The video sharing platform YouTube, which is owned by Google, has been accused of stifling LGBTQ-related content after video creators noted that several of their posts were made unavailable for general viewership.
Critics of the site said that their videos were hidden under YouTube’s “restricted mode” setting, which users can enable in order to filter content.
The Restricted Mode feature must be turned on by individual YouTube users. YouTube explained in a statement how “restricted mode” might limit access to such videos as follows:
Restricted Mode is an optional feature used by a very small subset of users who want to have a more limited YouTube experience. Videos that contain LGBT topics are available in Restricted Mode, however, some videos that cover subjects like health, politics and sexuality may not appear for users and institutions that choose to use this feature.
The site also contains a section informing users how to use Restricted Mode, which reads in part:
You can use Restricted Mode to help screen out potentially objectionable content that you may prefer not to see or don’t want others in your family to see on YouTube. We use community flagging, age-restrictions, and other signals to identify and filter out potentially inappropriate content. Restricted Mode is available in all languages, but due to potential cultural sensitivities, the quality may vary.

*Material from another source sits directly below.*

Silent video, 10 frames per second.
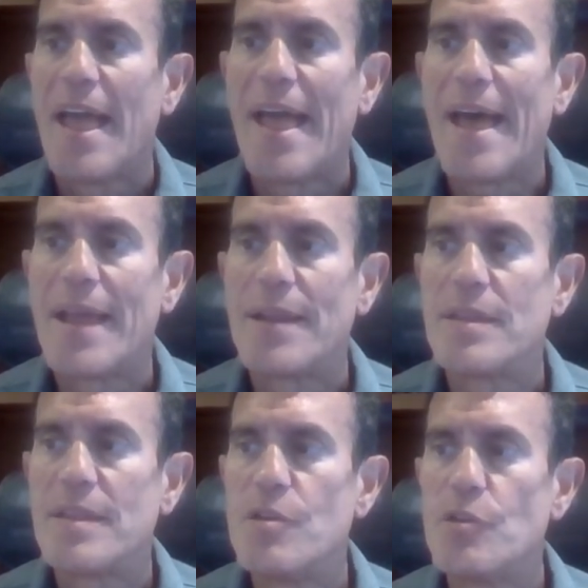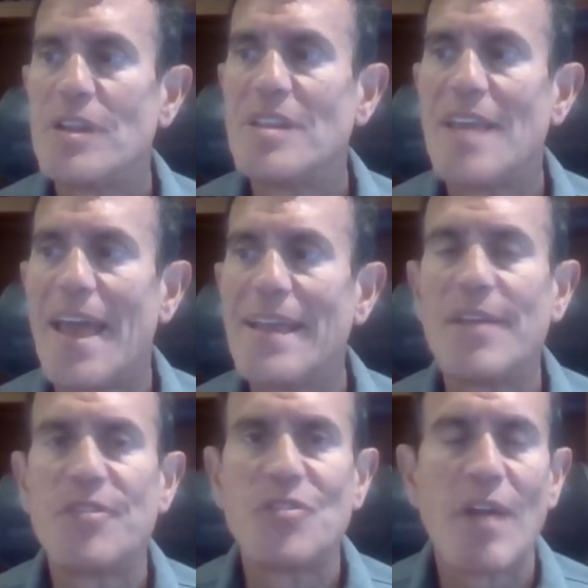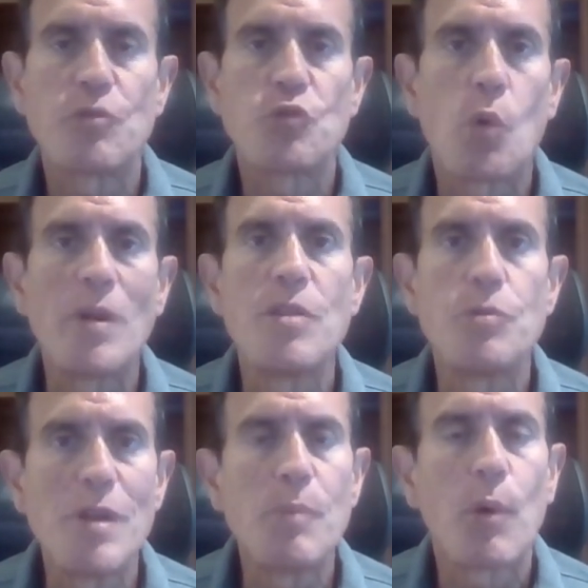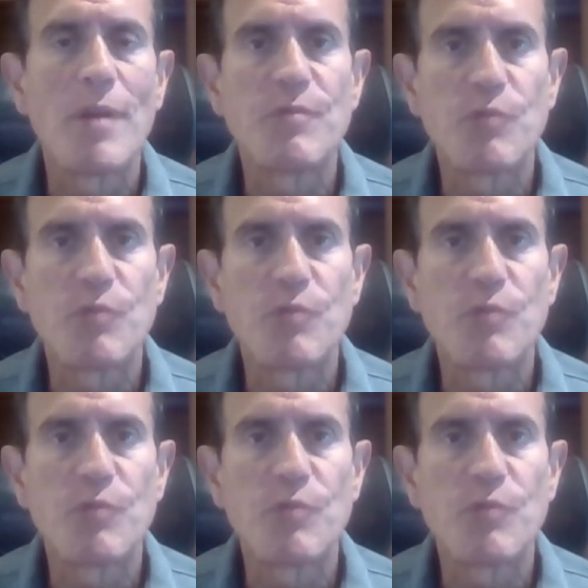And year to date, it's down 23.4%,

But YouTube has also been accused of disproportionately affecting videos related to gaming or Autonomous sensory meridian response (ASMR), as well as inconsistently applying Restricted Mode limits to LGBTQ content.
It is unclear how many videos are currently affected by the policy, or when the videos were placed in restricted mode.
A British vlogger, Rowan Ellis, was credited with bringing the issue to light after posting a video on 16 March 2017 criticizing YouTube:
People talk about it being about protecting children. For me it’s this completely nonsensical idea that has no basis in reality around “protecting” specifically straight and cis children or children from straight and cis families. It does nothing to protect queer and trans children. It does nothing to protect queer and trans families. It is inciting ignorance into a new generation, which should not be tolerated.
Other YouTube creators have since questioned the policy, suggesting that it flags videos that mention LGBTQ-related content in their titles regardless of their content. Vlogger Neon Fiona posted a picture showing the effect of the setting on her video listings:
YouTube released a second statement online on 19 March 2017 reaffirming their support for LGBTQ creators while saying they were “looking into [their] concerns”:
We are so proud to represent LGBTQ+ voices on our platform—they’re a key part of what YouTube is all about. The intention of Restricted Mode is to filter out mature content for the tiny subset of our users who want a more limited experience. LGBTQ+ videos are available in Restricted Mode, but videos that discuss more sensitive issues may not be. We regret any confusion this has caused and are looking into your concerns. We appreciate your feedback and passion for making YouTube such an inclusive, diverse, and vibrant community.